Son casi las 11 de la mañana cuando Guerra saca su teléfono móvil. Llama a otro trabajador de MacArthur Park, preguntando si hay trabajo.
“¿Hay jale?”, pregunta, ¿Hay trabajo?
Oye al hombre decir: “Algo”.
Le dice a la persona que llama que estará allí sobre el mediodía.
Otro jornalero aparece mientras Guerra cuelga el teléfono. Guerra y Gutiérrez empiezan a hablar con el hombre, preguntándole si ha conseguido encontrar trabajo.
El hombre les cuenta que hizo un trabajo de albañilería antes de que cayera la reciente tormenta. Era la primera vez que hacía ese trabajo, así que sólo ganó 40 dólares por él.
“Pero ahora que sabes hacerlo, puedes cobrar más la próxima vez”, le dice Guerra al hombre.

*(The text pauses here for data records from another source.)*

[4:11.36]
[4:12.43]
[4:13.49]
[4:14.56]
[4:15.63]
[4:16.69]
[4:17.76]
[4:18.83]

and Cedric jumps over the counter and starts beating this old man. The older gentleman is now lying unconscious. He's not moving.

Guerra cruza la calle y se sienta alrededor de otros seis trabajadores. Las conversaciones son ruidosas, con muchas risas. La voz de Guerra es la más aguda y fuerte del grupo. Es un charlatán nato, un barman sin bar. Al cabo de media hora, está tan distraído con las conversaciones que pierde el autobús dos veces y nunca llega a MacArthur Park.
Al final, el grupo de hombres se dirige a una mesa redonda de madera. Se sientan en sillas que los vecinos han tirado. Durante dos horas, los hombres juegan al póquer y escuchan música mientras continúan sus conversaciones. Algunos beben cerveza.

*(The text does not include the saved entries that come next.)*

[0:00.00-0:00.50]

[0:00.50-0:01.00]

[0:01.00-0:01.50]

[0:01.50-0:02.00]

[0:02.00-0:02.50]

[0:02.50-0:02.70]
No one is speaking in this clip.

Los vecinos entienden que los hombres están allí para encontrar trabajo, pero dicen que pueden ser una molestia, incluso a veces orinan en público.
Por ahora, un retrete portátil utilizado por los trabajadores de la construcción que están remodelando dos casas cercanas ha resuelto temporalmente ese problema.
Guerra dice que los vecinos se han quejado del ruido y del consumo de alcohol.
“Es válido. Lo entiendo”, dijo.
Teme que quien se mude a las casas remodeladas ya no las quiera en la zona.
Gutiérrez dijo que ese miedo es en parte la razón por la que intenta distanciarse de los demás. Cree que cuando molestan, les resulta más difícil conseguir trabajo.
“Vengo aquí e intento simplemente encontrar trabajo”, dijo.
Aquel martes, ninguno lo consiguió. Pero a la mañana siguiente, mientras llovía, los hombres se presentaron para intentarlo de nuevo.